→ **Provided records**
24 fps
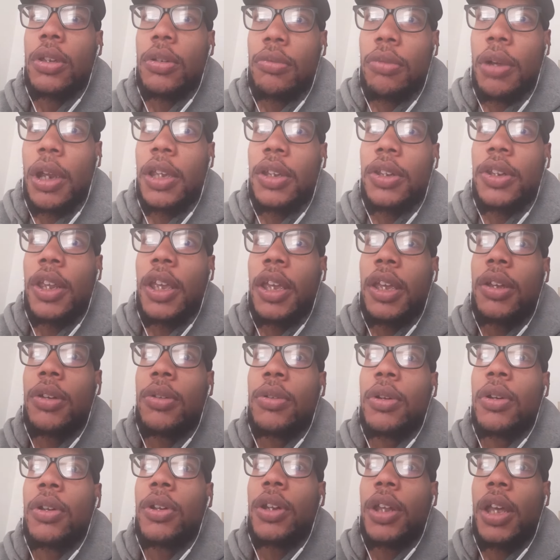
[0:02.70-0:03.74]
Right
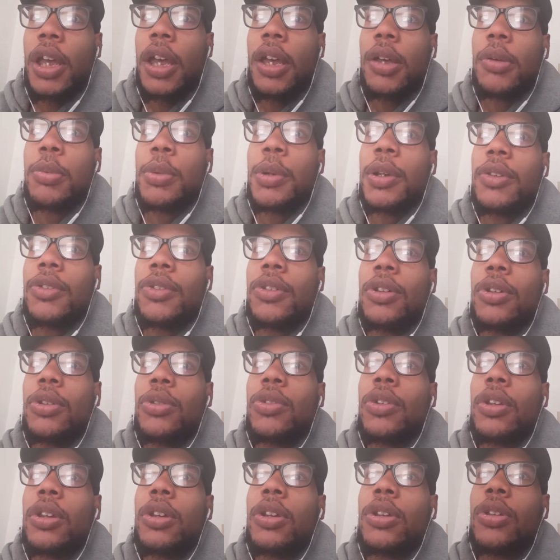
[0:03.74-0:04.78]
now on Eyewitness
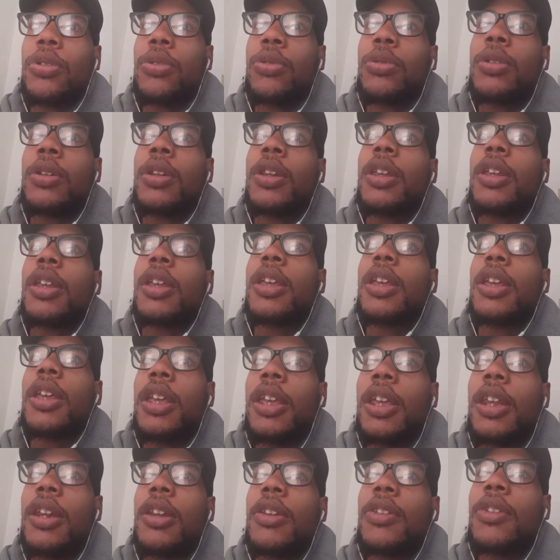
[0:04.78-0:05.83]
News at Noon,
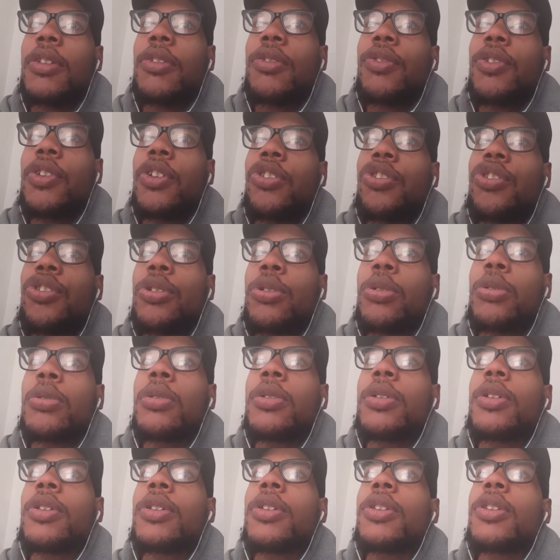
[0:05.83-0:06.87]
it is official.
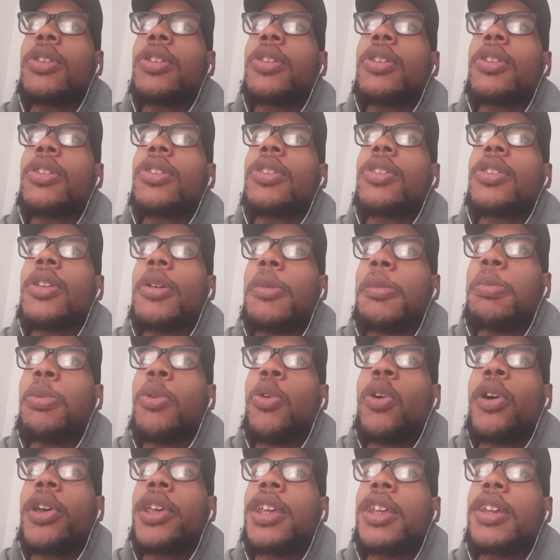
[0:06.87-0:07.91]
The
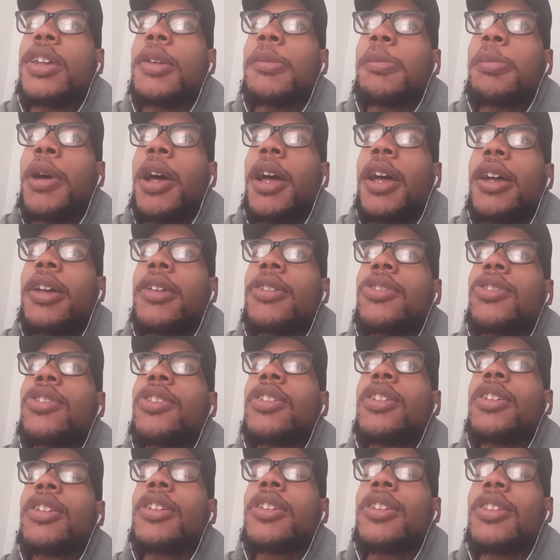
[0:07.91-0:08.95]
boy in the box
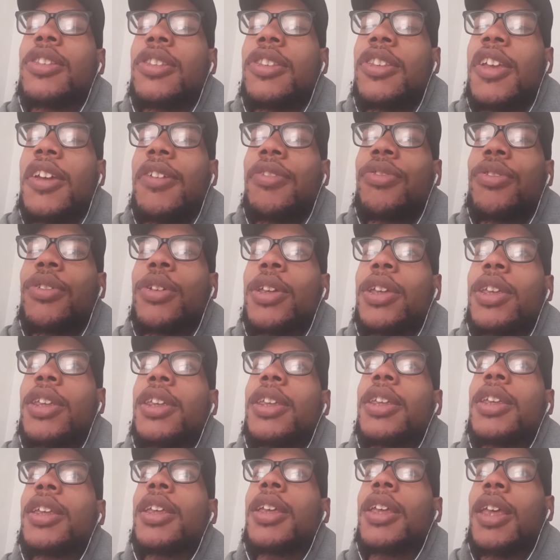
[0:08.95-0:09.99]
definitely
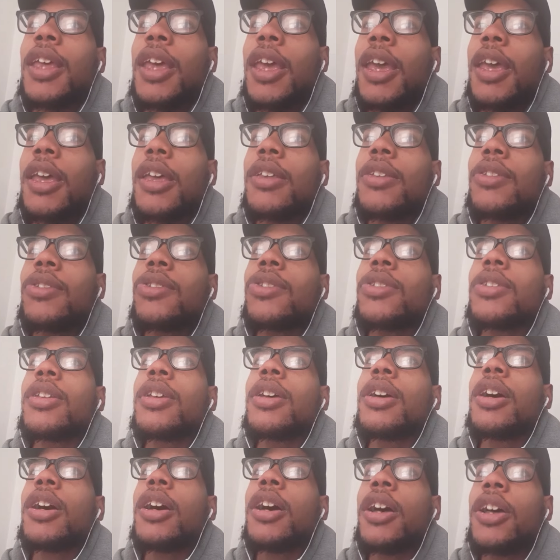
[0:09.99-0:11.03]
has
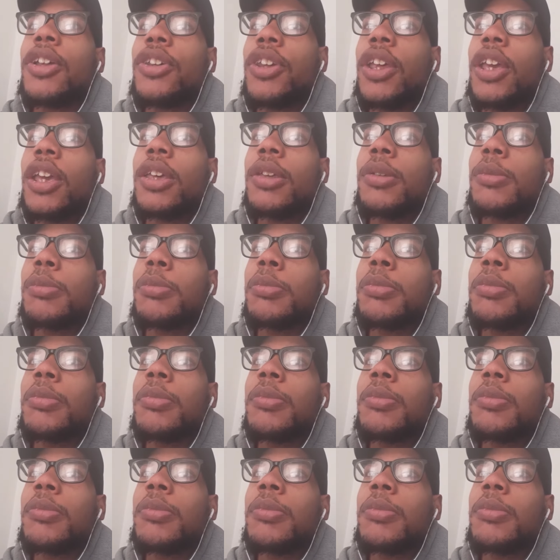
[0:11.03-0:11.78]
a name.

→ **The task**
Could the data above be returned in full, exactly, with every image left out?

→ **Response**
24 fps
[0:02.70-0:03.74]
Right
[0:03.74-0:04.78]
now on Eyewitness
[0:04.78-0:05.83]
News at Noon,
[0:05.83-0:06.87]
it is official.
[0:06.87-0:07.91]
The
[0:07.91-0:08.95]
boy in the box
[0:08.95-0:09.99]
definitely
[0:09.99-0:11.03]
has
[0:11.03-0:11.78]
a name.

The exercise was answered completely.